## Excerpted data
::::::
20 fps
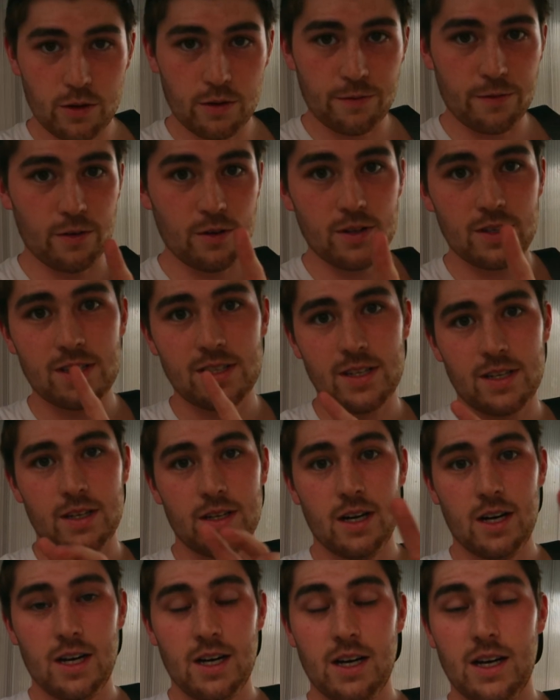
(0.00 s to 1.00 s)
The first
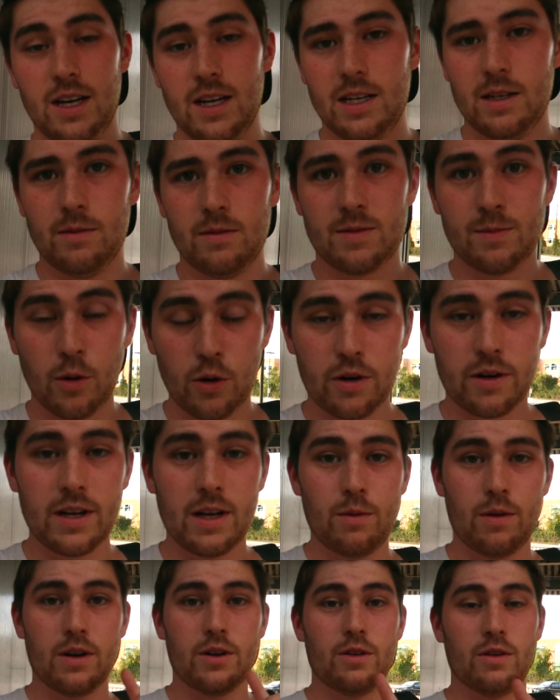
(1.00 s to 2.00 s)
smoke
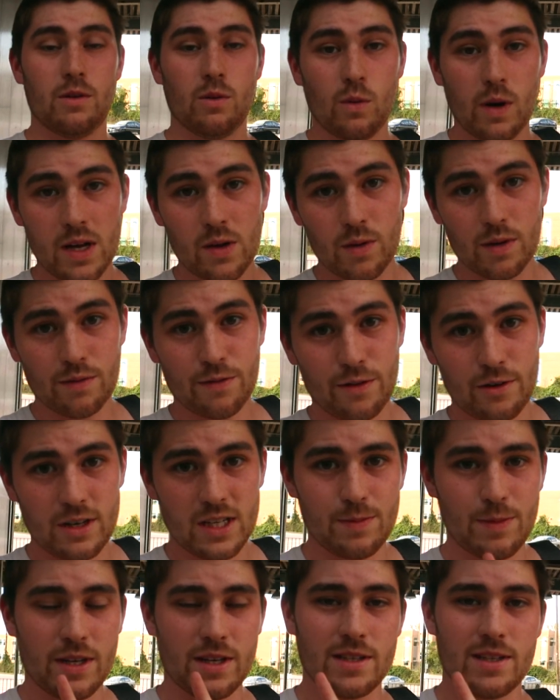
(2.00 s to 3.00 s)
grenade, we're gonna do the white one
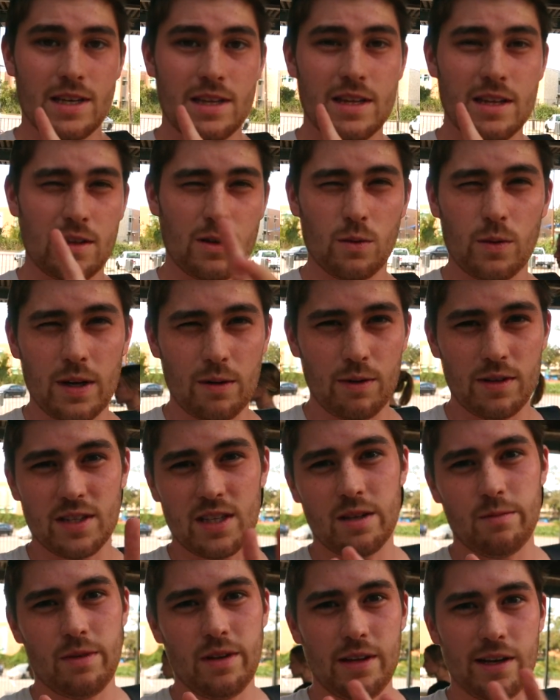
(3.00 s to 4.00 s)
first, because I think the white one's
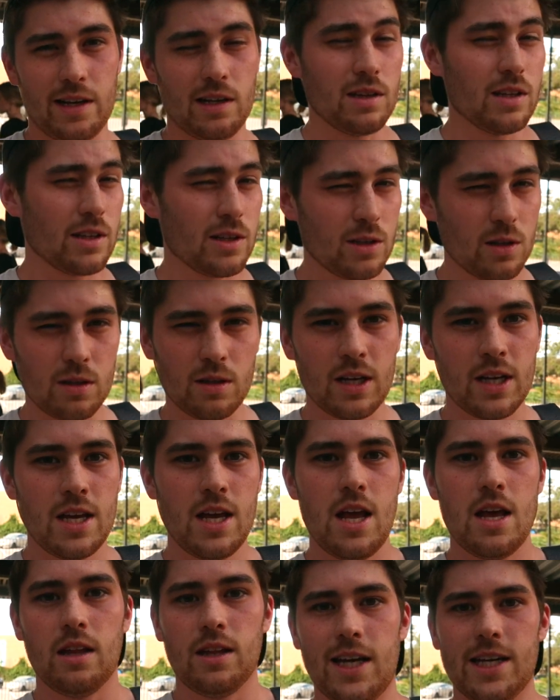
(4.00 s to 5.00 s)
gonna be like a little
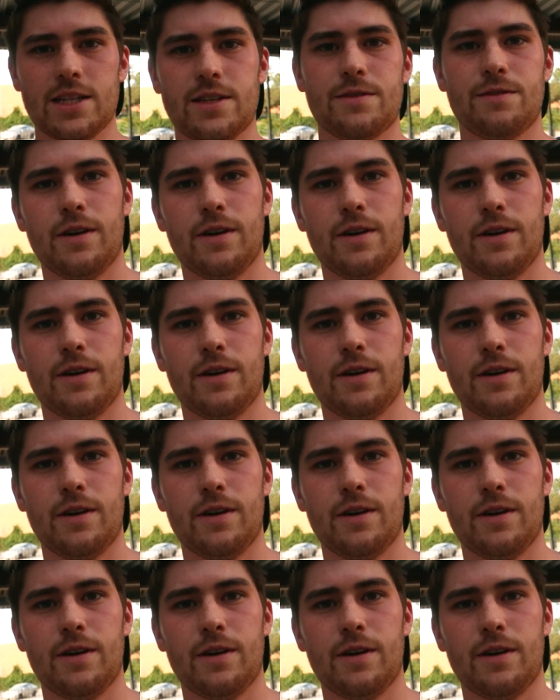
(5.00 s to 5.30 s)
less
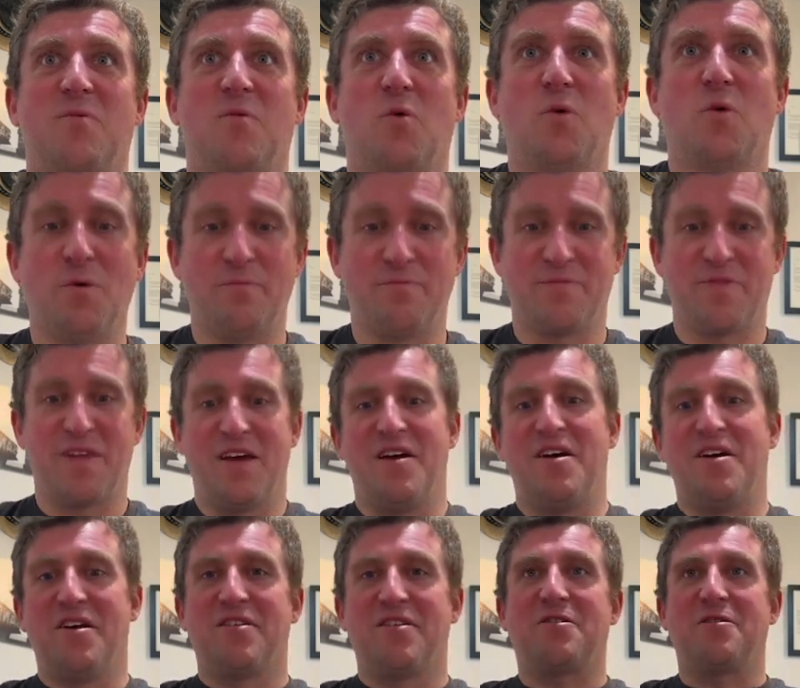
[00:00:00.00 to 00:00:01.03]
Cool.
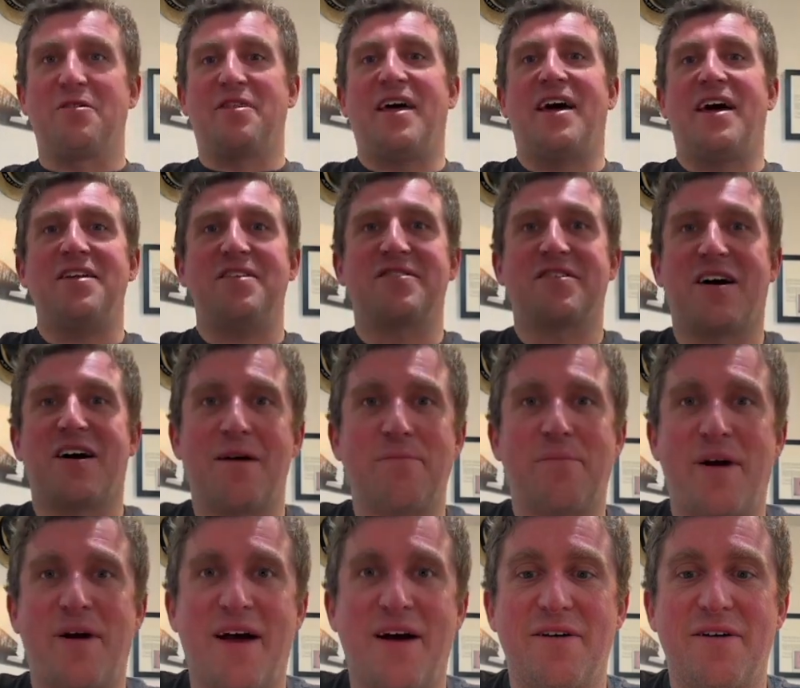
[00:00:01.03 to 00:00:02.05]
So that is
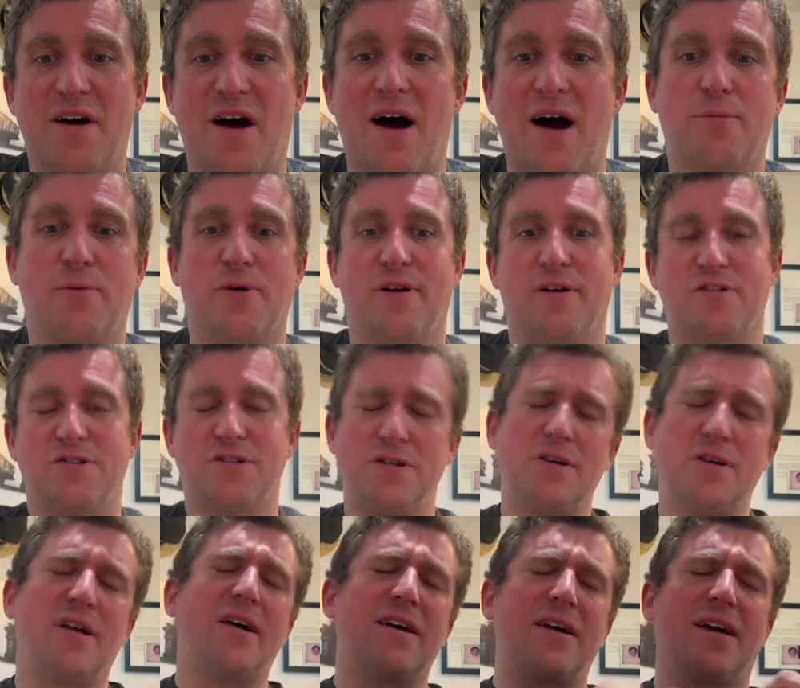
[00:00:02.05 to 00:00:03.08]
compound operators.
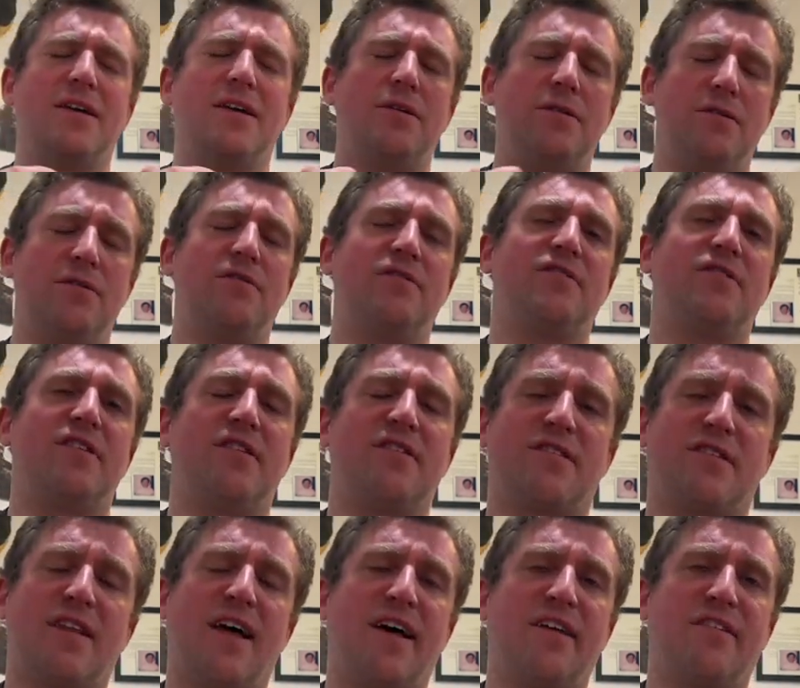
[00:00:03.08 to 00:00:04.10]
Again, you use
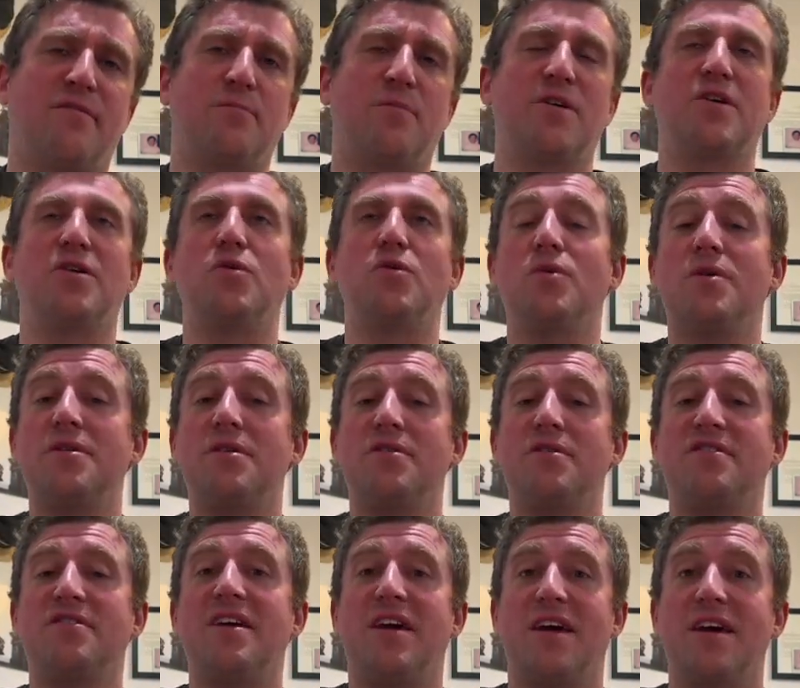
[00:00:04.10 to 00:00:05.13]
these less, but you will
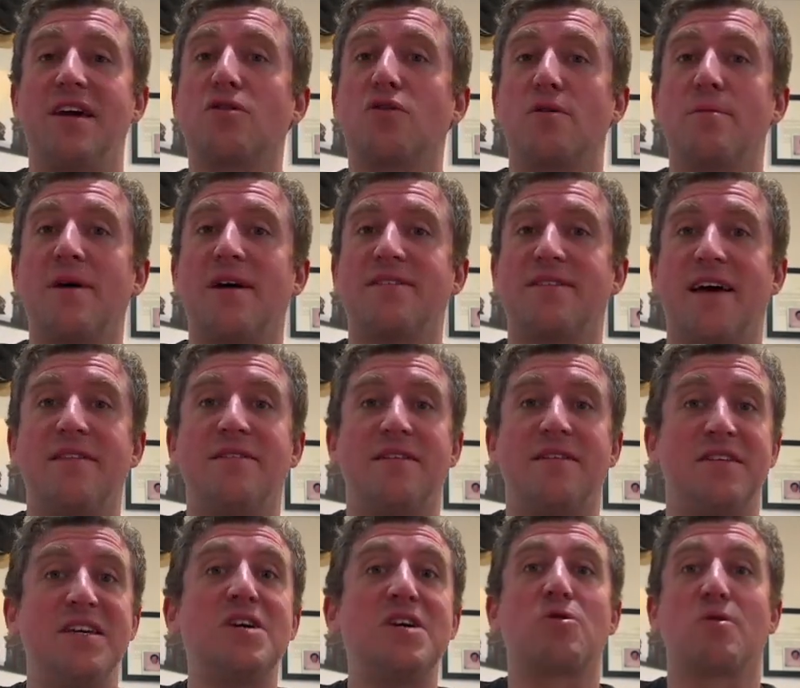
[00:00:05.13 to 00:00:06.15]
use the increment and the
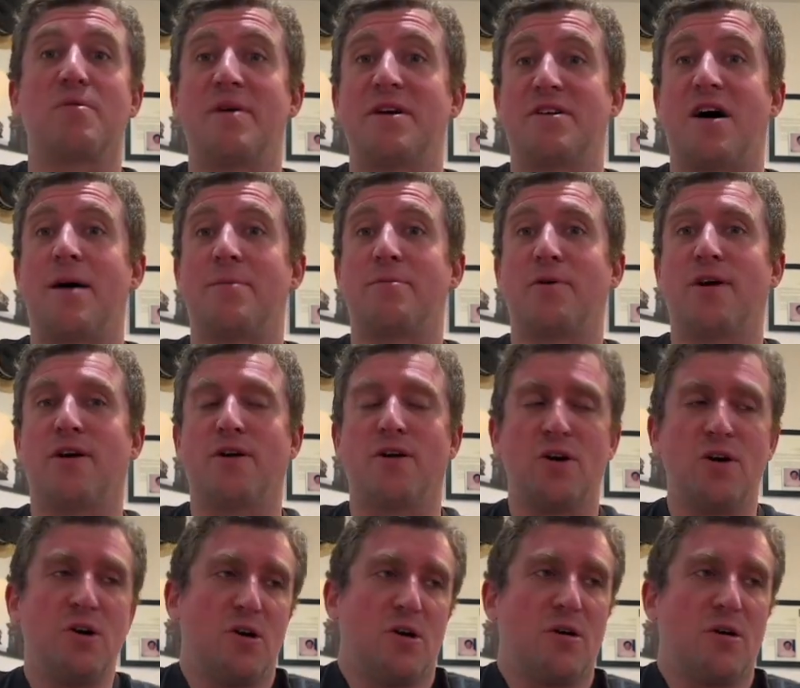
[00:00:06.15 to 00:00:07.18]
decrement operator
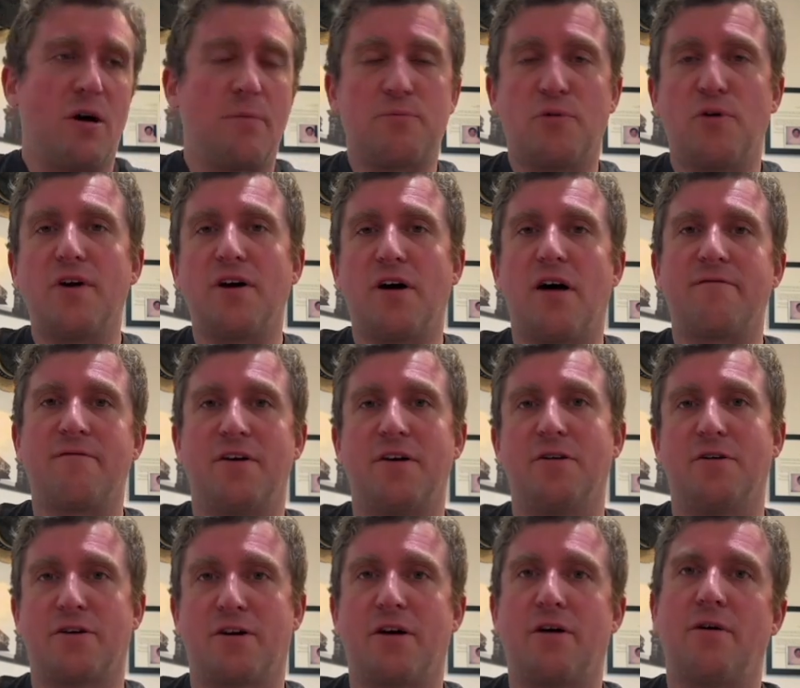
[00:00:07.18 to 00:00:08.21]
pretty often in
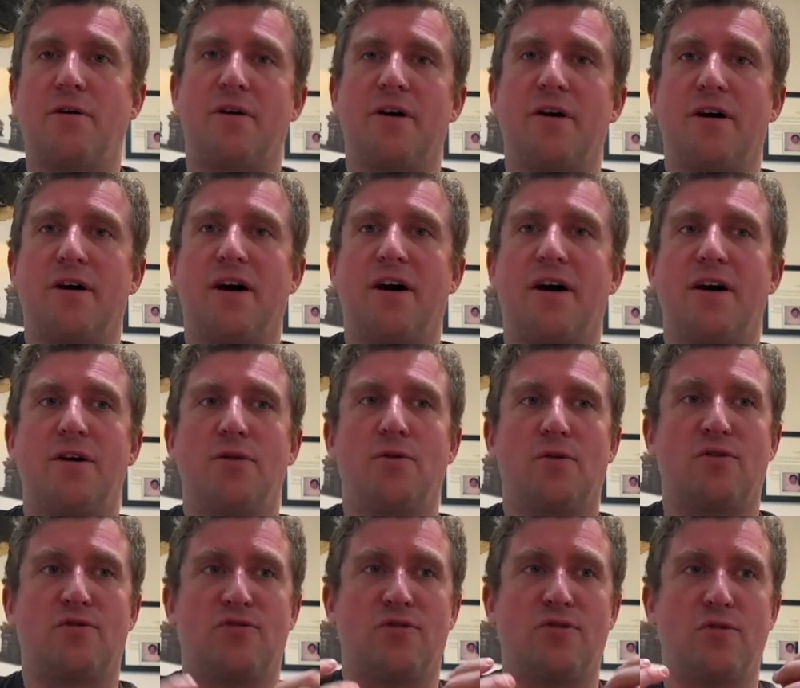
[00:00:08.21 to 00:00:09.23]
your code in
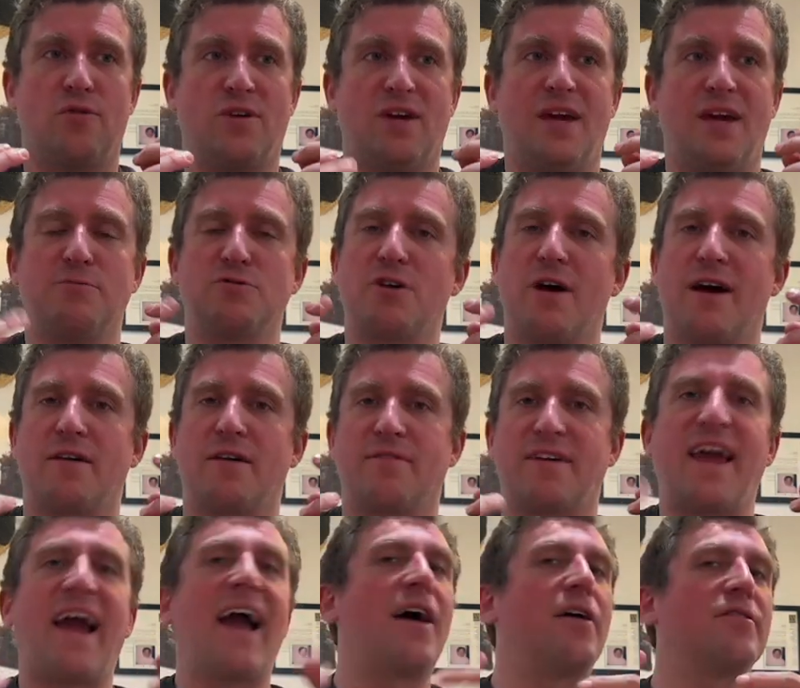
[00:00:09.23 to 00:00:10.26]
order to keep track
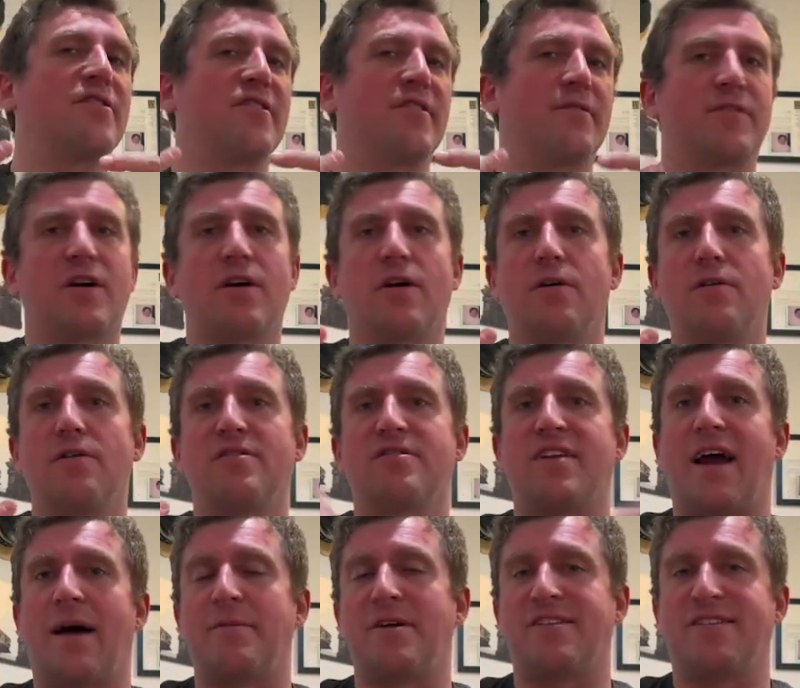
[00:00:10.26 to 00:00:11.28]
of counts of codes
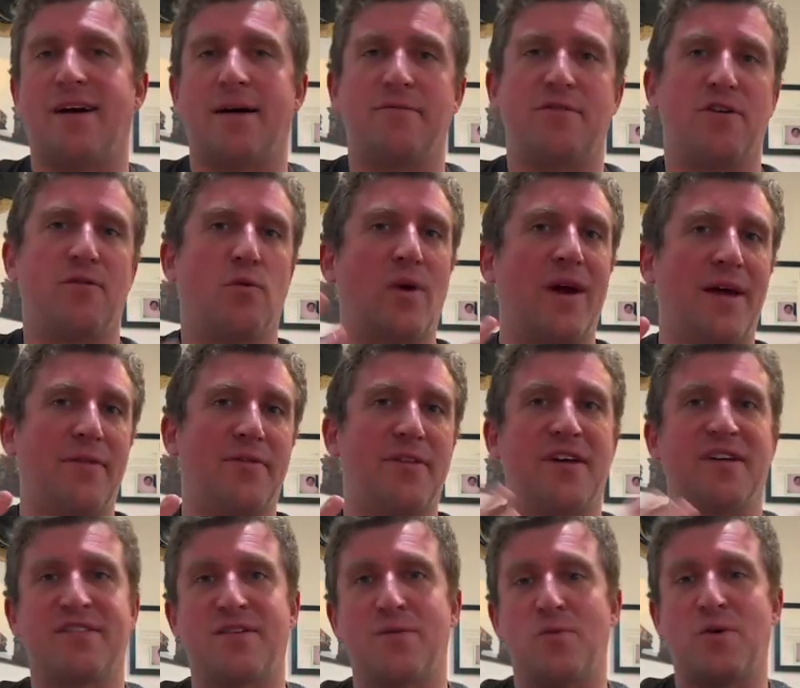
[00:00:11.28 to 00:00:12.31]
and how many times you've ran
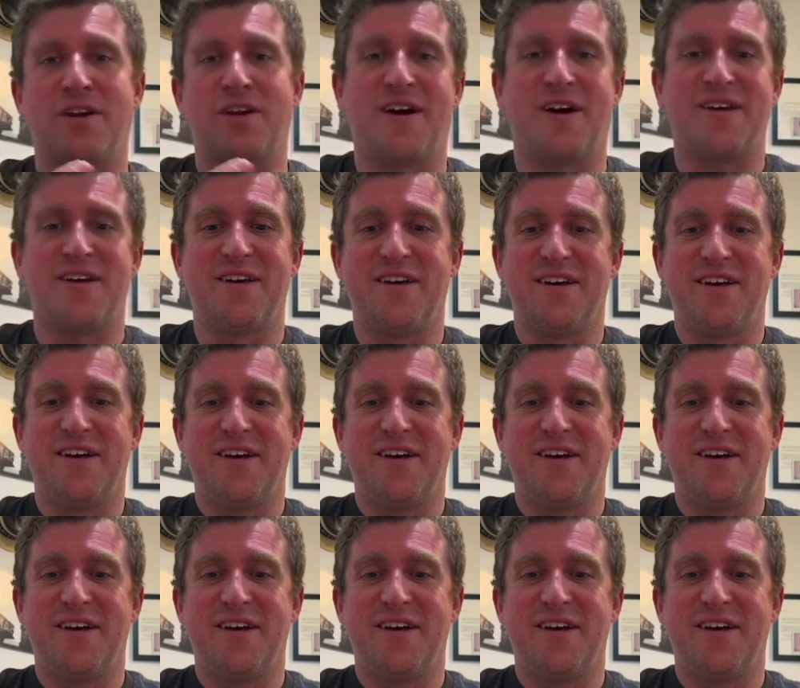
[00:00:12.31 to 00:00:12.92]
things and whatnot.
::::::
## Problem details
Word for word, restate the lines from the one containing "(2.00 s to 3.00 s)" through the end of the entries. Do not include pictures.

## Output for this exercise
(2.00 s to 3.00 s)
grenade, we're gonna do the white one
(3.00 s to 4.00 s)
first, because I think the white one's
(4.00 s to 5.00 s)
gonna be like a little
(5.00 s to 5.30 s)
less
[00:00:00.00 to 00:00:01.03]
Cool.
[00:00:01.03 to 00:00:02.05]
So that is
[00:00:02.05 to 00:00:03.08]
compound operators.
[00:00:03.08 to 00:00:04.10]
Again, you use
[00:00:04.10 to 00:00:05.13]
these less, but you will
[00:00:05.13 to 00:00:06.15]
use the increment and the
[00:00:06.15 to 00:00:07.18]
decrement operator
[00:00:07.18 to 00:00:08.21]
pretty often in
[00:00:08.21 to 00:00:09.23]
your code in
[00:00:09.23 to 00:00:10.26]
order to keep track
[00:00:10.26 to 00:00:11.28]
of counts of codes
[00:00:11.28 to 00:00:12.31]
and how many times you've ran
[00:00:12.31 to 00:00:12.92]
things and whatnot.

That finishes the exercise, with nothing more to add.